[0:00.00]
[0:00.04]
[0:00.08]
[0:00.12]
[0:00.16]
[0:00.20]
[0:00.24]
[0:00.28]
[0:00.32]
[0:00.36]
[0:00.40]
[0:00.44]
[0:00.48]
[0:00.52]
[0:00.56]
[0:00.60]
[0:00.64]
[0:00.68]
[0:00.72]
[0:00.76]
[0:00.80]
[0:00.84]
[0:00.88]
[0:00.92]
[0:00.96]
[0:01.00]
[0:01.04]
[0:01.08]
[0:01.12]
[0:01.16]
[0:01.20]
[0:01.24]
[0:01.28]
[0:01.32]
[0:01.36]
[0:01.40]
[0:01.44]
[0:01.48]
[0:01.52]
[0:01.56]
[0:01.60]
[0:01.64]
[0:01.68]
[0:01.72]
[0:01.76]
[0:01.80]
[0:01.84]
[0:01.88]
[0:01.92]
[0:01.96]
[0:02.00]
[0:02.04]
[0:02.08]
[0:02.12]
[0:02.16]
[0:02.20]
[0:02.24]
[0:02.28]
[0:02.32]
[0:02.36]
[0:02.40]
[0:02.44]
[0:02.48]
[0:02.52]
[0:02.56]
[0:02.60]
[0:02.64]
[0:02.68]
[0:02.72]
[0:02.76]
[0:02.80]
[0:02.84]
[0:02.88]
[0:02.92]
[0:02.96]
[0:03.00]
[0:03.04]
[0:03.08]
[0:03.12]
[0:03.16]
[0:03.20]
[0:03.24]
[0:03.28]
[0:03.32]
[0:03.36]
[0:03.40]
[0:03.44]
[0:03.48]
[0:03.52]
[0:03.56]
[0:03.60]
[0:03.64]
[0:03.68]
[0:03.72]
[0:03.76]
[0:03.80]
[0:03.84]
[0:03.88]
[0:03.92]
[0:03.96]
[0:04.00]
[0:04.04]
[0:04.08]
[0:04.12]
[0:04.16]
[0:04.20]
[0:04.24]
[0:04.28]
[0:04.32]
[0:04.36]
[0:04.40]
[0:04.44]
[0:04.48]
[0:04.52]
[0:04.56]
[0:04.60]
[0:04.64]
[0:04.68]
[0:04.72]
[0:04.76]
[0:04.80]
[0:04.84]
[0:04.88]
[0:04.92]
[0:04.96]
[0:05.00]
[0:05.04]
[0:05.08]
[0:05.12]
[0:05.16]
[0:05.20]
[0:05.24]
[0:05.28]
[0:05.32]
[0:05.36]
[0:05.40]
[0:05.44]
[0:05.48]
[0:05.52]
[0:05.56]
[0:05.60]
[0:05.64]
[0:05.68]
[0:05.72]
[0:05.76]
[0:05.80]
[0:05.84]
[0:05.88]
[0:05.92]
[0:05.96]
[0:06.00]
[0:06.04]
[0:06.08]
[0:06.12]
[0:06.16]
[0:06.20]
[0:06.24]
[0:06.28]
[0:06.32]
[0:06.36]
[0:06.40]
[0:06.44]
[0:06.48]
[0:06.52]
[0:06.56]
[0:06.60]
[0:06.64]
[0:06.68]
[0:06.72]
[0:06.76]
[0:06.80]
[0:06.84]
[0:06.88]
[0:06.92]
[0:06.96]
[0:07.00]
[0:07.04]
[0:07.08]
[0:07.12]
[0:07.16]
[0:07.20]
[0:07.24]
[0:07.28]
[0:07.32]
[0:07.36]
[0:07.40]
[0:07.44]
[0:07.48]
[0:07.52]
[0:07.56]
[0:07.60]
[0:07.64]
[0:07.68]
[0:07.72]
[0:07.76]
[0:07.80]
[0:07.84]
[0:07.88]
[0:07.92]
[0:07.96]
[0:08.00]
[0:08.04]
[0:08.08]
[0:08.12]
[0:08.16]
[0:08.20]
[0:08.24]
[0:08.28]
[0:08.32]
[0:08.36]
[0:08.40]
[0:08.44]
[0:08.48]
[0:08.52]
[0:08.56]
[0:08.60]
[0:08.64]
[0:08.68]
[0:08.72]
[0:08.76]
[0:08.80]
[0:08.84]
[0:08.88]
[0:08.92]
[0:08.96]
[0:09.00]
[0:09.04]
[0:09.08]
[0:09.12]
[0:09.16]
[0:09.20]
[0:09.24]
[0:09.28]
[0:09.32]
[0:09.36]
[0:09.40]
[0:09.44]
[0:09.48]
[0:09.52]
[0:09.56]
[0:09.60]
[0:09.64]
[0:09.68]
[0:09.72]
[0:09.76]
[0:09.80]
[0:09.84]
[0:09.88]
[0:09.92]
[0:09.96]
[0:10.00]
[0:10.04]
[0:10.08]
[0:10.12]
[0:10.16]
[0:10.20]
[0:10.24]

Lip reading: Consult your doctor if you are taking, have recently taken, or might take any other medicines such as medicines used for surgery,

☆ ☆ ☆ ☆ ☆

• [Exercise aim]: In full and without edits, repeat the listing above.

• [Solution to this problem]:
[0:00.00]
[0:00.04]
[0:00.08]
[0:00.12]
[0:00.16]
[0:00.20]
[0:00.24]
[0:00.28]
[0:00.32]
[0:00.36]
[0:00.40]
[0:00.44]
[0:00.48]
[0:00.52]
[0:00.56]
[0:00.60]
[0:00.64]
[0:00.68]
[0:00.72]
[0:00.76]
[0:00.80]
[0:00.84]
[0:00.88]
[0:00.92]
[0:00.96]
[0:01.00]
[0:01.04]
[0:01.08]
[0:01.12]
[0:01.16]
[0:01.20]
[0:01.24]
[0:01.28]
[0:01.32]
[0:01.36]
[0:01.40]
[0:01.44]
[0:01.48]
[0:01.52]
[0:01.56]
[0:01.60]
[0:01.64]
[0:01.68]
[0:01.72]
[0:01.76]
[0:01.80]
[0:01.84]
[0:01.88]
[0:01.92]
[0:01.96]
[0:02.00]
[0:02.04]
[0:02.08]
[0:02.12]
[0:02.16]
[0:02.20]
[0:02.24]
[0:02.28]
[0:02.32]
[0:02.36]
[0:02.40]
[0:02.44]
[0:02.48]
[0:02.52]
[0:02.56]
[0:02.60]
[0:02.64]
[0:02.68]
[0:02.72]
[0:02.76]
[0:02.80]
[0:02.84]
[0:02.88]
[0:02.92]
[0:02.96]
[0:03.00]
[0:03.04]
[0:03.08]
[0:03.12]
[0:03.16]
[0:03.20]
[0:03.24]
[0:03.28]
[0:03.32]
[0:03.36]
[0:03.40]
[0:03.44]
[0:03.48]
[0:03.52]
[0:03.56]
[0:03.60]
[0:03.64]
[0:03.68]
[0:03.72]
[0:03.76]
[0:03.80]
[0:03.84]
[0:03.88]
[0:03.92]
[0:03.96]
[0:04.00]
[0:04.04]
[0:04.08]
[0:04.12]
[0:04.16]
[0:04.20]
[0:04.24]
[0:04.28]
[0:04.32]
[0:04.36]
[0:04.40]
[0:04.44]
[0:04.48]
[0:04.52]
[0:04.56]
[0:04.60]
[0:04.64]
[0:04.68]
[0:04.72]
[0:04.76]
[0:04.80]
[0:04.84]
[0:04.88]
[0:04.92]
[0:04.96]
[0:05.00]
[0:05.04]
[0:05.08]
[0:05.12]
[0:05.16]
[0:05.20]
[0:05.24]
[0:05.28]
[0:05.32]
[0:05.36]
[0:05.40]
[0:05.44]
[0:05.48]
[0:05.52]
[0:05.56]
[0:05.60]
[0:05.64]
[0:05.68]
[0:05.72]
[0:05.76]
[0:05.80]
[0:05.84]
[0:05.88]
[0:05.92]
[0:05.96]
[0:06.00]
[0:06.04]
[0:06.08]
[0:06.12]
[0:06.16]
[0:06.20]
[0:06.24]
[0:06.28]
[0:06.32]
[0:06.36]
[0:06.40]
[0:06.44]
[0:06.48]
[0:06.52]
[0:06.56]
[0:06.60]
[0:06.64]
[0:06.68]
[0:06.72]
[0:06.76]
[0:06.80]
[0:06.84]
[0:06.88]
[0:06.92]
[0:06.96]
[0:07.00]
[0:07.04]
[0:07.08]
[0:07.12]
[0:07.16]
[0:07.20]
[0:07.24]
[0:07.28]
[0:07.32]
[0:07.36]
[0:07.40]
[0:07.44]
[0:07.48]
[0:07.52]
[0:07.56]
[0:07.60]
[0:07.64]
[0:07.68]
[0:07.72]
[0:07.76]
[0:07.80]
[0:07.84]
[0:07.88]
[0:07.92]
[0:07.96]
[0:08.00]
[0:08.04]
[0:08.08]
[0:08.12]
[0:08.16]
[0:08.20]
[0:08.24]
[0:08.28]
[0:08.32]
[0:08.36]
[0:08.40]
[0:08.44]
[0:08.48]
[0:08.52]
[0:08.56]
[0:08.60]
[0:08.64]
[0:08.68]
[0:08.72]
[0:08.76]
[0:08.80]
[0:08.84]
[0:08.88]
[0:08.92]
[0:08.96]
[0:09.00]
[0:09.04]
[0:09.08]
[0:09.12]
[0:09.16]
[0:09.20]
[0:09.24]
[0:09.28]
[0:09.32]
[0:09.36]
[0:09.40]
[0:09.44]
[0:09.48]
[0:09.52]
[0:09.56]
[0:09.60]
[0:09.64]
[0:09.68]
[0:09.72]
[0:09.76]
[0:09.80]
[0:09.84]
[0:09.88]
[0:09.92]
[0:09.96]
[0:10.00]
[0:10.04]
[0:10.08]
[0:10.12]
[0:10.16]
[0:10.20]
[0:10.24]

Lip reading: Consult your doctor if you are taking, have recently taken, or might take any other medicines such as medicines used for surgery,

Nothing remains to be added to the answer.